A recovery in travel bookings this summer is explained in depth in the 2013 Travel Weekly Annual Insight Report. Here, Ian Taylor gives a snapshot of the report.
The UK outbound market continues to be shaped by the aftermath of the financial crisis and a series of long-term challenges.
These include the squeeze on the income of most UK households, the price of oil – reflected in long-haul air fares – and the unfavourable exchange rate of the pound against the dollar and, to a lesser extent, the euro.
The sector has also had to contend with the impact on destinations of the eurozone crisis and the Arab Spring of 2011.
Recovery from the recession of 2008-09 in the UK has been painfully slow. The economy remains smaller than five years ago and outbound tourism largely reflects this. The market has displayed remarkable resilience, but there has been no return to the previous level.
UK household income continues to fall relative to inflation. Indeed, disposable income per head in the first three months of 2013 was its lowest since 2003.
Winter 2012-13 broadly reflected the cycle of recent years, with the fourth and first quarters proving tough for departures – a fact reflected in the capacity of the big two groups. Tui Travel held UK mainstream capacity flat for the winter while Thomas Cook cut back 18% year on year. Industry analyst GfK reported passenger bookings down 8% for the season but average selling prices up 5%, suggesting capacity was about right.
That said, summer 2013 bookings got off to a flier in January and departure figures in July and August were the best in five years.
ONS statistics are based on a rolling survey of outbound passengers and revised as more information becomes available. Figures over three months provide a clearer guide, but monthly figures can indicate a trend over a period.
The ONS supplies figures for all trips – business and visiting friends and relatives (VFR) as well as holidays.

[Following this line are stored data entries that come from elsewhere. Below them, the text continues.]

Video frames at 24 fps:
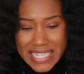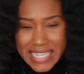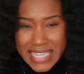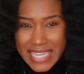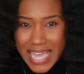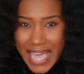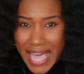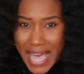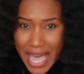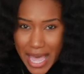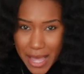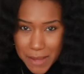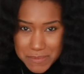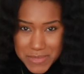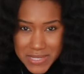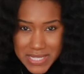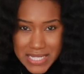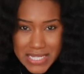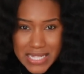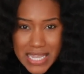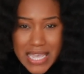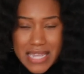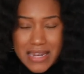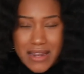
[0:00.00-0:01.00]
gaps
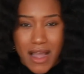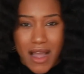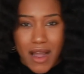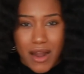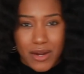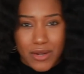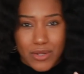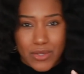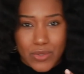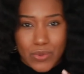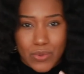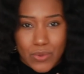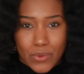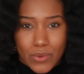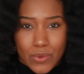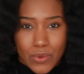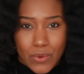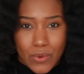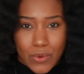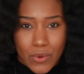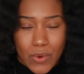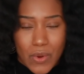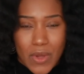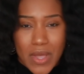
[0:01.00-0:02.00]
in our
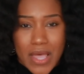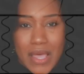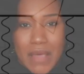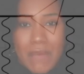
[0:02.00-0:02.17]
cuticle,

Departure figures for the year to August were the best since 2008. Holiday numbers were 3% up year on year to August and 2% up between June and August despite a comparison with a particularly strong June 2012 (when departures were up 6%).
The London Olympics was an obvious factor here. ONS figures show departures in 2012 up year on year in June and September, but down in the peak months of July and August when the Games were taking place. It suggests a clear displacement.
A year ago, the 2012 report noted the recent ONS figures “suggest the long fall in the market since 2008 may have bottomed out”. That appears to have been right.
Year-to-date 2013 holiday departures remain on a par with 2011 and 20% down on five years ago. North America, and the US in particular, remains the big loser, with trips down 34% since 2008. The industry may blame UK APD, but the fact that trips to destinations beyond Europe and North America are down by only 10% over the period suggests otherwise.
The figures for July and August 2013 are even more revealing. Holiday departures were 4% up on 2012 – albeit we must allow for the 2012 Olympics leading some holidaymakers to avoid travel in these months – and only 15% down on 2008. Medium and long-haul departures other than to North America were just 1% down on five years ago. This is beginning to look like a recovery.